Give every line of the records exactly, please, from the first up to and including the one containing "Transcript: It's technically".

Stored items
>>>

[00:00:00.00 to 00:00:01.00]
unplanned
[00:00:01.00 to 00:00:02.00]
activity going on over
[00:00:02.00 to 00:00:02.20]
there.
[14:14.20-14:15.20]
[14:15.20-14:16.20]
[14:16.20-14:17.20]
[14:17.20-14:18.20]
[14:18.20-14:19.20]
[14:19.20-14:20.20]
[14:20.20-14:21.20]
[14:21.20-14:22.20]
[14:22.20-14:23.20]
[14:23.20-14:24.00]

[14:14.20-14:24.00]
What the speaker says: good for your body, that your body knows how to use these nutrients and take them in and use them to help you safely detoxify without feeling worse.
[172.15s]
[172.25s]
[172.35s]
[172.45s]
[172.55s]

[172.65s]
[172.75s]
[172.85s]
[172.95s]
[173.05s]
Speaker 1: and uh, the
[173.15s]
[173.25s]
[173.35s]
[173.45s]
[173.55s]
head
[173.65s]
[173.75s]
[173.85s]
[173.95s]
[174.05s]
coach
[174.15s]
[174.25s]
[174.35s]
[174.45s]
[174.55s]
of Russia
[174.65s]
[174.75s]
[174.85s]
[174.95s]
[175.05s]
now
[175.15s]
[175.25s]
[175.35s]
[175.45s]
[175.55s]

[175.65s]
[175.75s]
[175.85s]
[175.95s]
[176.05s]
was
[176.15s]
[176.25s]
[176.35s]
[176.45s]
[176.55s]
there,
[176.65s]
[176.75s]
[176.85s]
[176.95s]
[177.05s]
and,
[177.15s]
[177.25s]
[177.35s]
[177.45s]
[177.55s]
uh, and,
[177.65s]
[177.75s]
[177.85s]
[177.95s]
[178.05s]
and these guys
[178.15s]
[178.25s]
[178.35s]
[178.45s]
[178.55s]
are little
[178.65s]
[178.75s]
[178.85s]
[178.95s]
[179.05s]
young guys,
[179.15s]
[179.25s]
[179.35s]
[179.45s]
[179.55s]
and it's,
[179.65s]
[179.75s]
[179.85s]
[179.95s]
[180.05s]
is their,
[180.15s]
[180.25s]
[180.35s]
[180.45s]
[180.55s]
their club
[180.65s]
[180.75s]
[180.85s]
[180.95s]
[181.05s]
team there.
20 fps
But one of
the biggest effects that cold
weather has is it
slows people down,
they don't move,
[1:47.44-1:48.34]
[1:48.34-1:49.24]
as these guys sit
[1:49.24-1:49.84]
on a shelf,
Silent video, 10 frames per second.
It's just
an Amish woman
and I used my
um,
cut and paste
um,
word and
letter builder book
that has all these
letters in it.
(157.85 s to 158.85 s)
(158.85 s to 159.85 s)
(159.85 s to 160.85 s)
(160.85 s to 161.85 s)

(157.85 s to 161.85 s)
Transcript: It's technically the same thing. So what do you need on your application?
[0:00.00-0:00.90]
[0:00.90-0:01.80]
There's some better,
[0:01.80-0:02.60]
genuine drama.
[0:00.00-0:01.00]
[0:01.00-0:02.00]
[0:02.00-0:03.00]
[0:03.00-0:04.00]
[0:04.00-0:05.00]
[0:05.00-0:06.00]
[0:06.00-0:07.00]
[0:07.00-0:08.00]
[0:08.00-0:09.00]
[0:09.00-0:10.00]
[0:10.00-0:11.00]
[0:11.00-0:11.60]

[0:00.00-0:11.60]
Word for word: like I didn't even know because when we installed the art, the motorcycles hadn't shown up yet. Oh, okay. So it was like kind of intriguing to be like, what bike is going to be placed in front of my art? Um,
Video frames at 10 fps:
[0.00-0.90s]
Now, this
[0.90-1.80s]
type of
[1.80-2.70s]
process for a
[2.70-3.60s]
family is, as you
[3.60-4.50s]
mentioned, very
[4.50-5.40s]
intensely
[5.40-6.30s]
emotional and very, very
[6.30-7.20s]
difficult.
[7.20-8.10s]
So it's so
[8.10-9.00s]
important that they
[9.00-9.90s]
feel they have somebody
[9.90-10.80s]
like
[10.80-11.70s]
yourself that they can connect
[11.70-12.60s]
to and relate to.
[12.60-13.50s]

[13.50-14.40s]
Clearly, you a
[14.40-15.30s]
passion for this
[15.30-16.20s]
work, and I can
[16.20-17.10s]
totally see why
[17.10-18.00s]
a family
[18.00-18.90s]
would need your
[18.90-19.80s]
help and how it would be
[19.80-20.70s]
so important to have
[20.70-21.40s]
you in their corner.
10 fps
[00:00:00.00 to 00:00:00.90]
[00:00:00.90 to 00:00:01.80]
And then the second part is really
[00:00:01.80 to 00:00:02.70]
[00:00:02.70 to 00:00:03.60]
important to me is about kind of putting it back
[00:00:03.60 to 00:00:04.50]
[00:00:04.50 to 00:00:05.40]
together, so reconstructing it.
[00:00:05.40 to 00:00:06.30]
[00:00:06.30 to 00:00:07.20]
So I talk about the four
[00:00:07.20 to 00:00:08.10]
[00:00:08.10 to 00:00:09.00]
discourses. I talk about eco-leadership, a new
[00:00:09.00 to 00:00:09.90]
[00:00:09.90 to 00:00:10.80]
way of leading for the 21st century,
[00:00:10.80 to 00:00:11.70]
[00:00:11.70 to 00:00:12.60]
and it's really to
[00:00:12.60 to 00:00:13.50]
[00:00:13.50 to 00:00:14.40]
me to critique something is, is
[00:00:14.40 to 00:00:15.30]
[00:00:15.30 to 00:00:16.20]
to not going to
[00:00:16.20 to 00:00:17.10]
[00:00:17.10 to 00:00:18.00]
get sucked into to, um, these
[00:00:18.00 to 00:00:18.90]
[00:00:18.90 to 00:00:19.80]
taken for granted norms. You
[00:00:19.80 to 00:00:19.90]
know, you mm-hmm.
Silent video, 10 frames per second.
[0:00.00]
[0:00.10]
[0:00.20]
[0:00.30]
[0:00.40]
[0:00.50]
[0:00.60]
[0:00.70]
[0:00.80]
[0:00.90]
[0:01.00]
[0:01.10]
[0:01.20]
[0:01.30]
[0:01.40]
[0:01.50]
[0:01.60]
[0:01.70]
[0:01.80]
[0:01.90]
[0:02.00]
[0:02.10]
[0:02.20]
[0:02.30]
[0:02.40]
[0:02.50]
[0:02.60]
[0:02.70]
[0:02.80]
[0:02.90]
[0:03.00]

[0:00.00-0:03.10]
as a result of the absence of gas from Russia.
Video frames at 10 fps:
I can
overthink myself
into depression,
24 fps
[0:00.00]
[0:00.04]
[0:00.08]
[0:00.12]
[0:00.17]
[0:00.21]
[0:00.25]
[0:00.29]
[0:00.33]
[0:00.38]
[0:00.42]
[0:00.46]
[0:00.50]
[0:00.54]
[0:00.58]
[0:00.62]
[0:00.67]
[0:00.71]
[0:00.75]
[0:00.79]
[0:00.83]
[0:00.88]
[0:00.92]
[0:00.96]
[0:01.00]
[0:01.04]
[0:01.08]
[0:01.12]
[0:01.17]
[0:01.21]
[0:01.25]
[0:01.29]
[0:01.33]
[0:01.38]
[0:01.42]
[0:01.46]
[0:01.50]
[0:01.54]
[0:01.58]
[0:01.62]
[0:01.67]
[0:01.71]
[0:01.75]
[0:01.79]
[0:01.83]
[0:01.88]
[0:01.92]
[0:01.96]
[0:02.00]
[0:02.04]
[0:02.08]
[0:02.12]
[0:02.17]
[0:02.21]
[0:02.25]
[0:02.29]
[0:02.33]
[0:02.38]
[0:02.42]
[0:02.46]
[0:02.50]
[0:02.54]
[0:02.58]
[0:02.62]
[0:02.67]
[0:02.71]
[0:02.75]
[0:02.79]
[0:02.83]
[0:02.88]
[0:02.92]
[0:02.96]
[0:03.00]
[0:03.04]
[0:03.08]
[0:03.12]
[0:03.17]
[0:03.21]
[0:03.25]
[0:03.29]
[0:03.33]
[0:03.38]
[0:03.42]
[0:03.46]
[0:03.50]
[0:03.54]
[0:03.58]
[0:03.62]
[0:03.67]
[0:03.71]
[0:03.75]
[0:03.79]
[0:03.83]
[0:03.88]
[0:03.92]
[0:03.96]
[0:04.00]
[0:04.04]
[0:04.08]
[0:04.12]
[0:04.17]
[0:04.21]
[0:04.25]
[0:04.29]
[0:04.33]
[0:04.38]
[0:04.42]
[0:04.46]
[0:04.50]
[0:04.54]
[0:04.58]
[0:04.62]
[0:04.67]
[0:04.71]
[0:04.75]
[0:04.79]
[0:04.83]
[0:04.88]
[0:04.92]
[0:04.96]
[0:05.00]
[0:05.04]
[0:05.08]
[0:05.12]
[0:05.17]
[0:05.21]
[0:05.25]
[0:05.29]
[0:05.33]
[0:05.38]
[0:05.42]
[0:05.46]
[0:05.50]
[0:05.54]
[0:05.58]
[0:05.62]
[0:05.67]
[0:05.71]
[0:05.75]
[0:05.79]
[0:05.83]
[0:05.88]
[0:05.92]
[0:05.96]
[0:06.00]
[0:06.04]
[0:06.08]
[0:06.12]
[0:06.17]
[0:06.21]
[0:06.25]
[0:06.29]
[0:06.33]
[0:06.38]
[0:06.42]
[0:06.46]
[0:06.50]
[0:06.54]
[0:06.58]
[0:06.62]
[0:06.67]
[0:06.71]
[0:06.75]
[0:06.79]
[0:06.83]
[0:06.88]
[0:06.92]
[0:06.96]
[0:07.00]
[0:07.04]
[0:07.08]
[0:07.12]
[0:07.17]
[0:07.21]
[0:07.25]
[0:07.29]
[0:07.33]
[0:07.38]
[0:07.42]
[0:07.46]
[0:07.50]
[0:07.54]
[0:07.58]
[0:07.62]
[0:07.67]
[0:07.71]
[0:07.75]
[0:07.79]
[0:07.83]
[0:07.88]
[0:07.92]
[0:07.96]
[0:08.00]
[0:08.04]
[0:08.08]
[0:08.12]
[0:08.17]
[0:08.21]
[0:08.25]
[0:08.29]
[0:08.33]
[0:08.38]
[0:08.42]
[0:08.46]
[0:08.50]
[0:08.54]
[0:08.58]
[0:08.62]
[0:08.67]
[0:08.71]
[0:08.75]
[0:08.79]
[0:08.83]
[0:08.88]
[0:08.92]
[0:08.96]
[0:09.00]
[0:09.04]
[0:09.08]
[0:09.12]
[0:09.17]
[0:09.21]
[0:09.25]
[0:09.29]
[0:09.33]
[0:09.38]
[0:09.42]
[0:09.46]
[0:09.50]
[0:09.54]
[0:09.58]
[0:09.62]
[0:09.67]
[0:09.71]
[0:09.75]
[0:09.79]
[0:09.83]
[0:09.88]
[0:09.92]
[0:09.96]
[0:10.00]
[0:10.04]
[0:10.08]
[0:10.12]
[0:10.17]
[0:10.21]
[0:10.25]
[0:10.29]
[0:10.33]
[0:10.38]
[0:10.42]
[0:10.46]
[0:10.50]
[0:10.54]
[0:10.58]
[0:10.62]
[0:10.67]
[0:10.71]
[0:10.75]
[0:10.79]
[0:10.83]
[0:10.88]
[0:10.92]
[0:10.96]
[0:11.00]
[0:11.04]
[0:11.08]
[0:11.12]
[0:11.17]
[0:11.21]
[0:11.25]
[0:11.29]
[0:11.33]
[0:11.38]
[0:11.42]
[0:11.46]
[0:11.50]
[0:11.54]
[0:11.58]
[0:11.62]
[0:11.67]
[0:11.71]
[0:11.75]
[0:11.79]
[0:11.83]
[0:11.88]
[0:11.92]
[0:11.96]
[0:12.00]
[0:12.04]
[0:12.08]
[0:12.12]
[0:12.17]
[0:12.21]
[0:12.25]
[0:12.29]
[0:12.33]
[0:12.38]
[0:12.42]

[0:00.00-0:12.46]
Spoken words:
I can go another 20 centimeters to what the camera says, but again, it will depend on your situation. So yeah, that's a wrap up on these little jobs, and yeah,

<<<

> _Response_
[00:00:00.00 to 00:00:01.00]
unplanned
[00:00:01.00 to 00:00:02.00]
activity going on over
[00:00:02.00 to 00:00:02.20]
there.
[14:14.20-14:15.20]
[14:15.20-14:16.20]
[14:16.20-14:17.20]
[14:17.20-14:18.20]
[14:18.20-14:19.20]
[14:19.20-14:20.20]
[14:20.20-14:21.20]
[14:21.20-14:22.20]
[14:22.20-14:23.20]
[14:23.20-14:24.00]

[14:14.20-14:24.00]
What the speaker says: good for your body, that your body knows how to use these nutrients and take them in and use them to help you safely detoxify without feeling worse.
[172.15s]
[172.25s]
[172.35s]
[172.45s]
[172.55s]

[172.65s]
[172.75s]
[172.85s]
[172.95s]
[173.05s]
Speaker 1: and uh, the
[173.15s]
[173.25s]
[173.35s]
[173.45s]
[173.55s]
head
[173.65s]
[173.75s]
[173.85s]
[173.95s]
[174.05s]
coach
[174.15s]
[174.25s]
[174.35s]
[174.45s]
[174.55s]
of Russia
[174.65s]
[174.75s]
[174.85s]
[174.95s]
[175.05s]
now
[175.15s]
[175.25s]
[175.35s]
[175.45s]
[175.55s]

[175.65s]
[175.75s]
[175.85s]
[175.95s]
[176.05s]
was
[176.15s]
[176.25s]
[176.35s]
[176.45s]
[176.55s]
there,
[176.65s]
[176.75s]
[176.85s]
[176.95s]
[177.05s]
and,
[177.15s]
[177.25s]
[177.35s]
[177.45s]
[177.55s]
uh, and,
[177.65s]
[177.75s]
[177.85s]
[177.95s]
[178.05s]
and these guys
[178.15s]
[178.25s]
[178.35s]
[178.45s]
[178.55s]
are little
[178.65s]
[178.75s]
[178.85s]
[178.95s]
[179.05s]
young guys,
[179.15s]
[179.25s]
[179.35s]
[179.45s]
[179.55s]
and it's,
[179.65s]
[179.75s]
[179.85s]
[179.95s]
[180.05s]
is their,
[180.15s]
[180.25s]
[180.35s]
[180.45s]
[180.55s]
their club
[180.65s]
[180.75s]
[180.85s]
[180.95s]
[181.05s]
team there.
20 fps
But one of
the biggest effects that cold
weather has is it
slows people down,
they don't move,
[1:47.44-1:48.34]
[1:48.34-1:49.24]
as these guys sit
[1:49.24-1:49.84]
on a shelf,
Silent video, 10 frames per second.
It's just
an Amish woman
and I used my
um,
cut and paste
um,
word and
letter builder book
that has all these
letters in it.
(157.85 s to 158.85 s)
(158.85 s to 159.85 s)
(159.85 s to 160.85 s)
(160.85 s to 161.85 s)

(157.85 s to 161.85 s)
Transcript: It's technically the same thing. So what do you need on your application?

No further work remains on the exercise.